In part 1 of this interview, Cate Lockhart, executive director of the Biologics and Biosimilar Collective Intelligence Consortium, details some of her expectations for further growth of the US biosimilar market.
The Center for Biosimilars® recently spoke with Cate Lockhart, PharmD, PhD, executive director of the Biologics and Biosimilar Collective Intelligence Consortium, about the infliximab market, the pipeline of biosimilar products on the horizon, and the need for more real world evidence.
In the interview, Lockhart talks about how infliximab biosimilars have seen tepid acceptance in the United States compared with other countries, achieving only 7% uptake despite being some of the first biosimilars on the US market.

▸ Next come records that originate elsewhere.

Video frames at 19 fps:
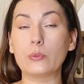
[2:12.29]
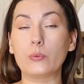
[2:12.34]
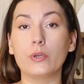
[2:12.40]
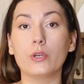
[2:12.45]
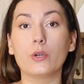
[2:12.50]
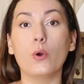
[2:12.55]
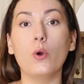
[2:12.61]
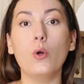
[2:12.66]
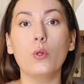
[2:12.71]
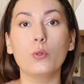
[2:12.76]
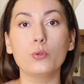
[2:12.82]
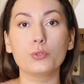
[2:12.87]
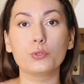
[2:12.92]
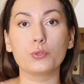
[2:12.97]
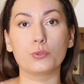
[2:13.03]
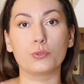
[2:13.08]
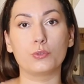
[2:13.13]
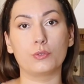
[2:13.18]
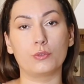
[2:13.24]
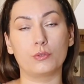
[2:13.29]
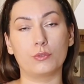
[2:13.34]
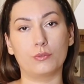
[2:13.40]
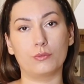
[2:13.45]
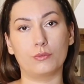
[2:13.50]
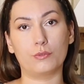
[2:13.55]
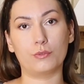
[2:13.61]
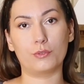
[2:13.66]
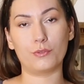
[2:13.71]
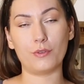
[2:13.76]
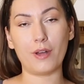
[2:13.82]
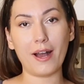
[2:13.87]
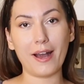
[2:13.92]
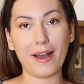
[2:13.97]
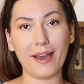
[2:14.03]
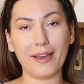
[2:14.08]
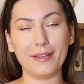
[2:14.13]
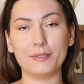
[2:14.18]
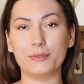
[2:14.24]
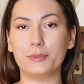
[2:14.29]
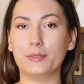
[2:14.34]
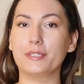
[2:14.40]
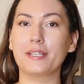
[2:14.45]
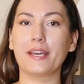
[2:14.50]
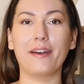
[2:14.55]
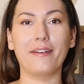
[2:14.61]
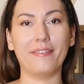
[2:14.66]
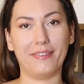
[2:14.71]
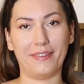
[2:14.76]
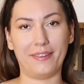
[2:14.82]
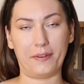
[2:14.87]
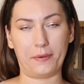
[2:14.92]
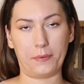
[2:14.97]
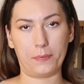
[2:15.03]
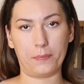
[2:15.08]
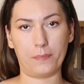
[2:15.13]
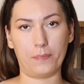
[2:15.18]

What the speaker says: We all should try to eat healthier.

Although she said it’s unclear what would change the game for infliximab biosimilars, she noted that other biosimilars have achieved higher usage, suggesting that more broader uptake overall will become the standard trend.
She also discussed the biosimilars pipeline that currently has more than 70 potential products. Lockhart said slow uptake for infliximab biosimilars might have discouraged some companies from pursuing biosimilars, but seeing how robust the pipeline currently is makes her hopeful that more candidates will receive FDA approval, especially as the COVID-19 pandemic continues to wind down in the United States.

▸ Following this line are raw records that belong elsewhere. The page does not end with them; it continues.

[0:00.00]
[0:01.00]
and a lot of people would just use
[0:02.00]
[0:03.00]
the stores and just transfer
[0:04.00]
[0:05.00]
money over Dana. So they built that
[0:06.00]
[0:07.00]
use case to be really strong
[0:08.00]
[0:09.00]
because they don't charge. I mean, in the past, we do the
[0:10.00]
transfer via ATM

Lockhart also explained how more real world evidence on use of biosimilars could help alleviate persuade more physicians to prescribe these products. She added that policy guidances can be ambiguous and that real world evidence can play an important role in informing decision makers.
Additionally, Lockhart said that real world evidence could provide payers an alternative evidence source to traditional clinical trials, enabling them to feel more comfortable with biosimilars and better inform their formulary decision making.